Let’s put it this way. Star Trek has never been the kind of franchise where they stop to ask questions like, “how could Starfleet Academy possibly have a final exam that consists of role-playing a simulated scenario where everybody knows ahead of time that there’s no winning outcome to the scenario?” Merely the fact that you know you’re in a no-win situation will change your behavior. But as a poetic narrative device it works brilliantly, as the famous discussion of Kirk’s unique approach to the exam in Star Trek II demonstrated.

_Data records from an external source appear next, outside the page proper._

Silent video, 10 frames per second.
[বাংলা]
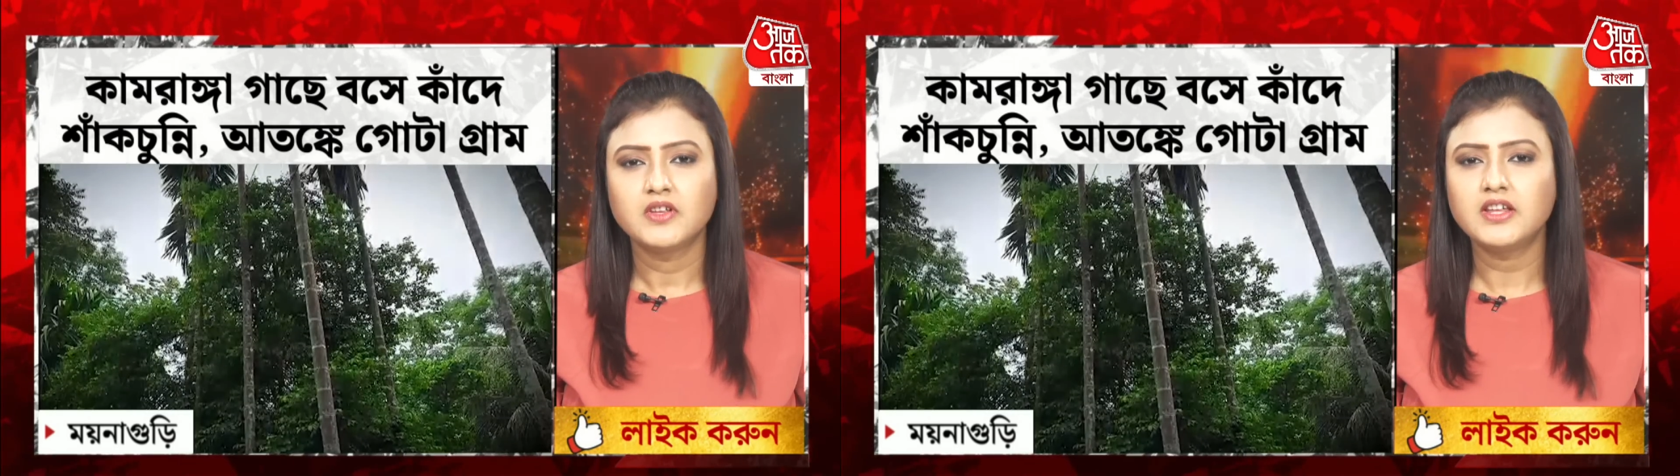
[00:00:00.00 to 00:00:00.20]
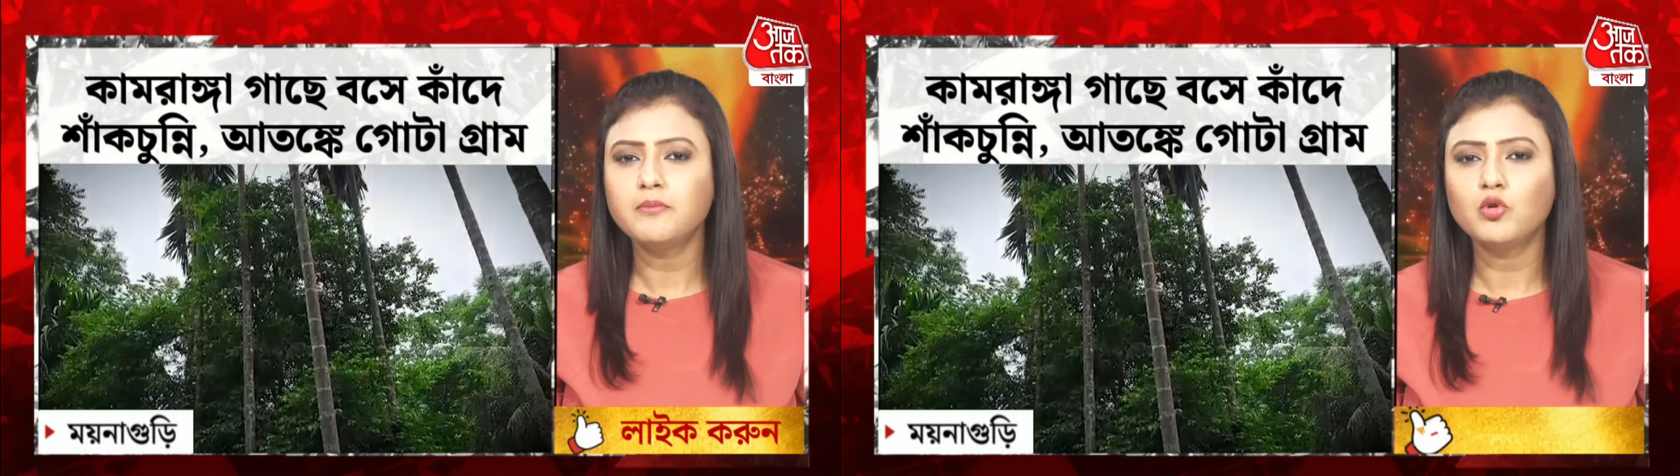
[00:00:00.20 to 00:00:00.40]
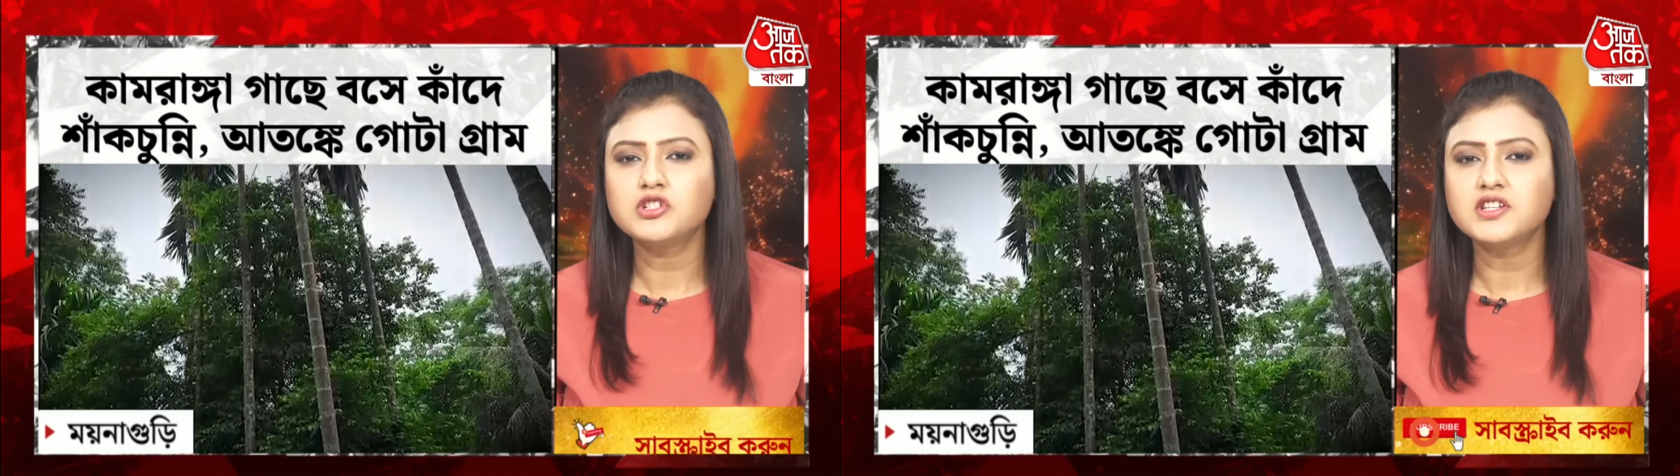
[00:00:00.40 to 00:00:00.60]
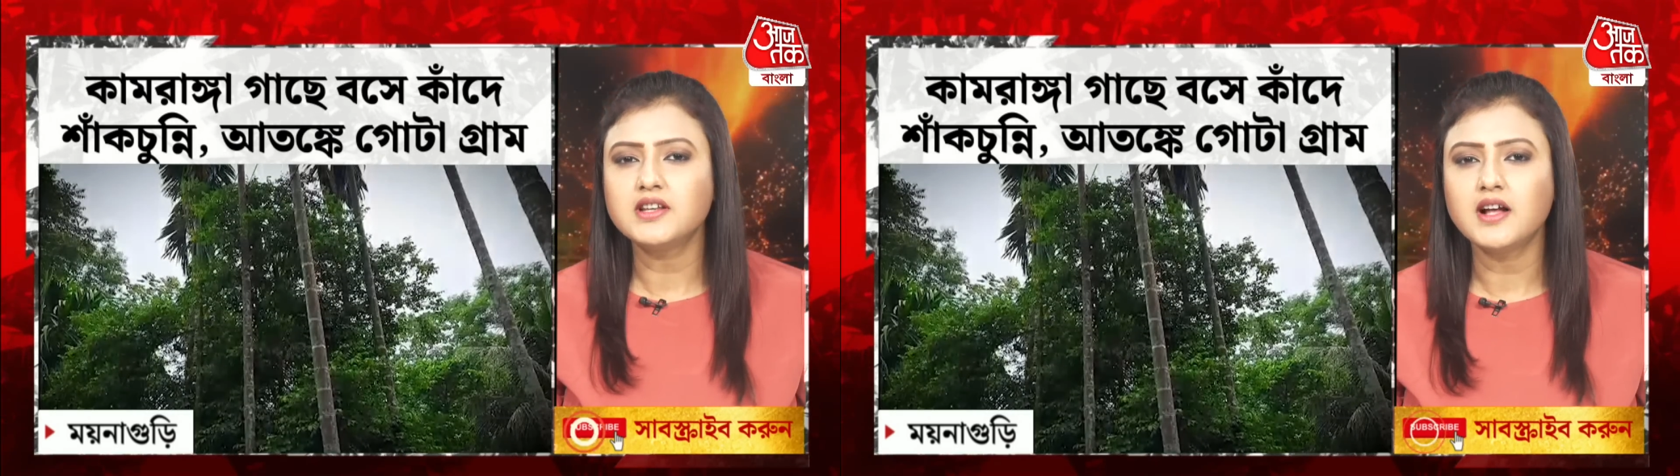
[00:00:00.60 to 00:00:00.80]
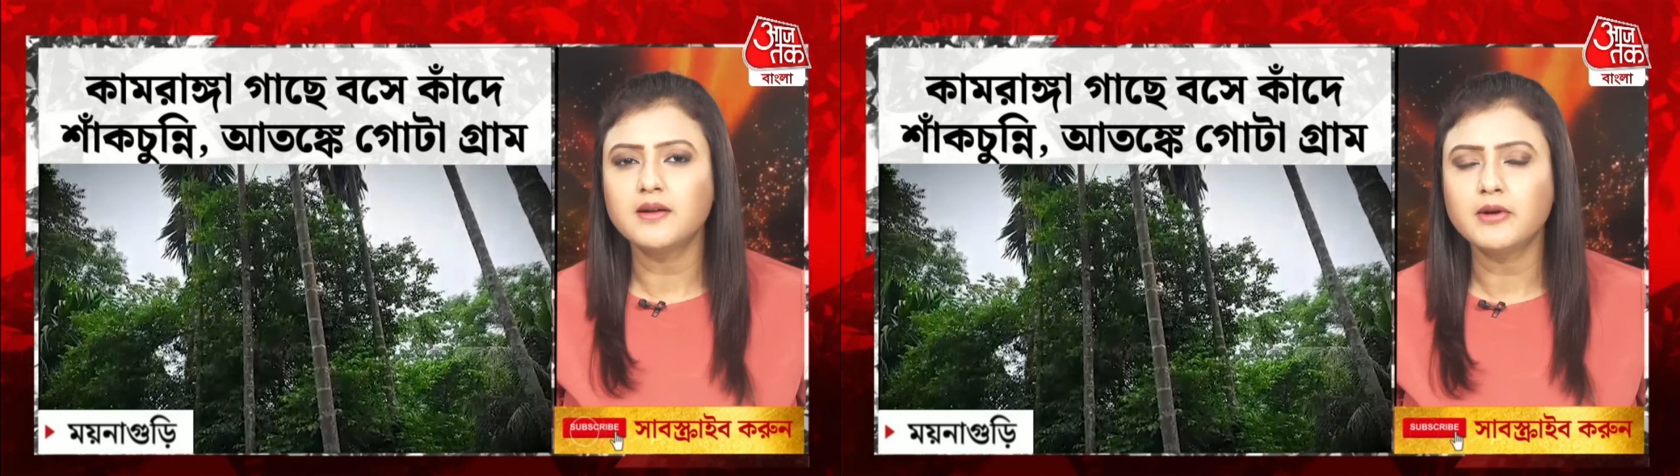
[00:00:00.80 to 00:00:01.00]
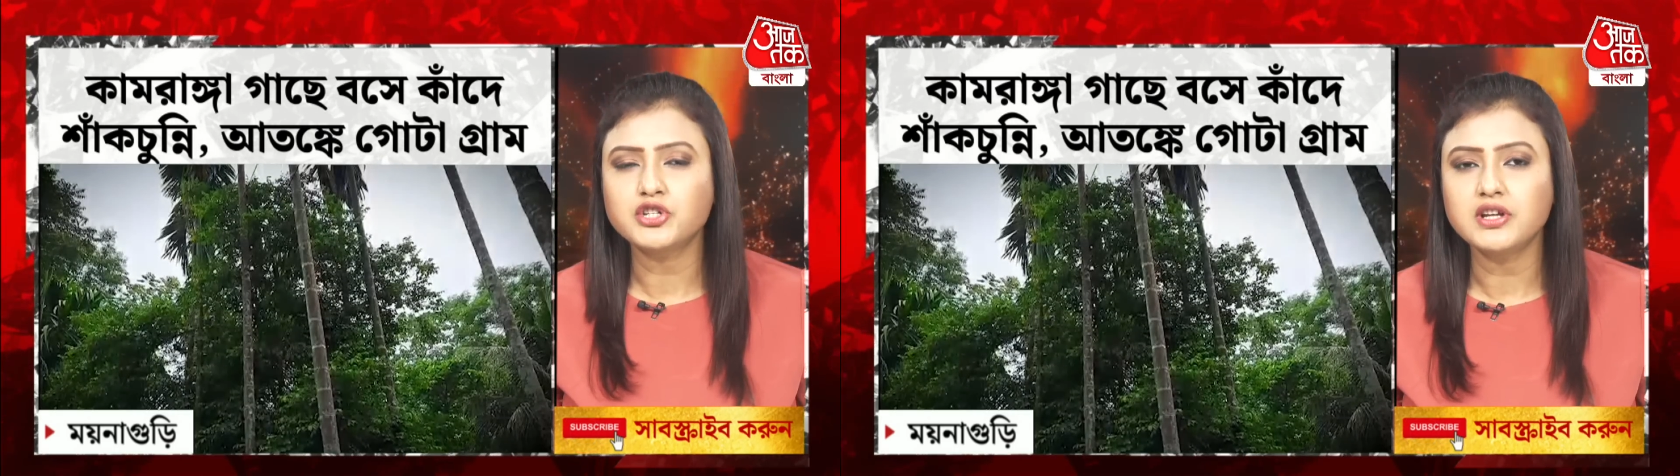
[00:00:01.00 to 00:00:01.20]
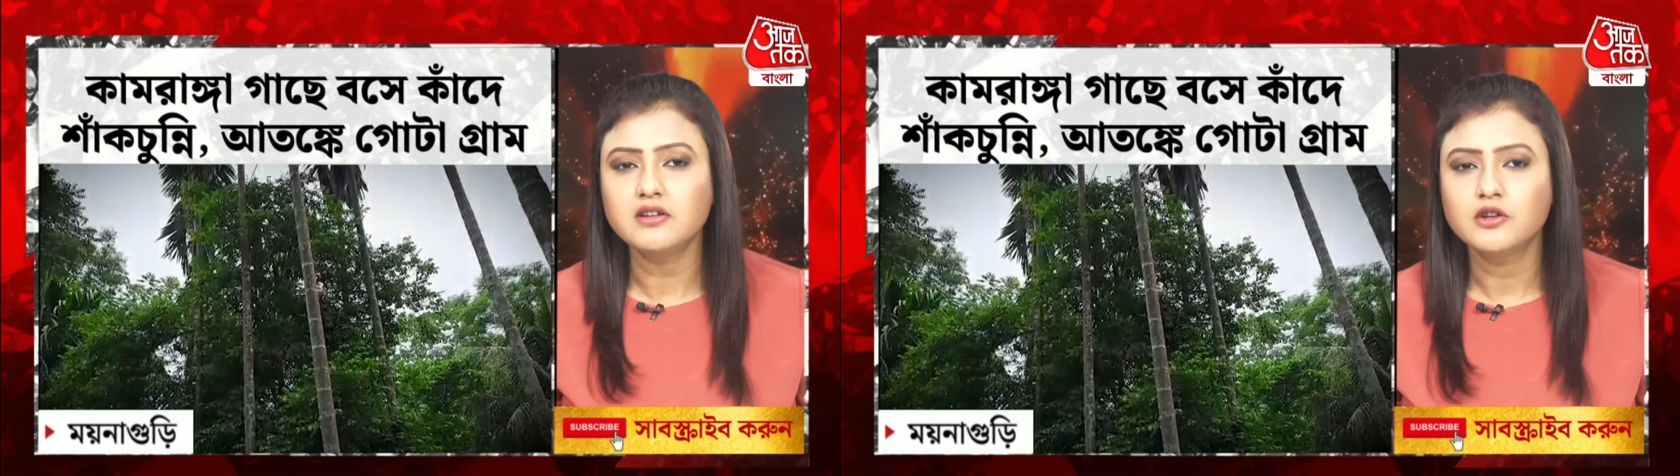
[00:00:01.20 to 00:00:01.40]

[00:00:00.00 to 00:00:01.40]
কি বলছেন এলাকাবাসী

Oh, and it helps that they put in a lot of very clever references to the original series. Don’t worry, if you’re not a Trekkie you won’t even notice them. They aren’t obtrusive. But if you are a Trekkie, you will laugh your head off time and again at the sly way the movie nods its head to some of your favorite (and most cringe-worthy) memories.

Sulu Fencing

No, this is not a spoiler. Trust me.

Also, you get a lot of movie out of this movie. It’s fast-paced, but not because they’re always fighting. It’s because they’ve trimmed out absolutely all the fat. There is not a minute of screen time wasted in this movie. Yet nothing is rushed or sloppy – it’s just very efficient storytelling. You get twice as much out of it just from that alone. (That, by the way, is the secret to the success of a lot of great movies and TV shows – an efficient storyteller can give you more bang for the buck even with an otherwise ordinary narrative. But then, the highly efficient storytellers also tend to be excellent in other ways.)

Oh, just go see it already. The sooner you do, the sooner I can talk about it.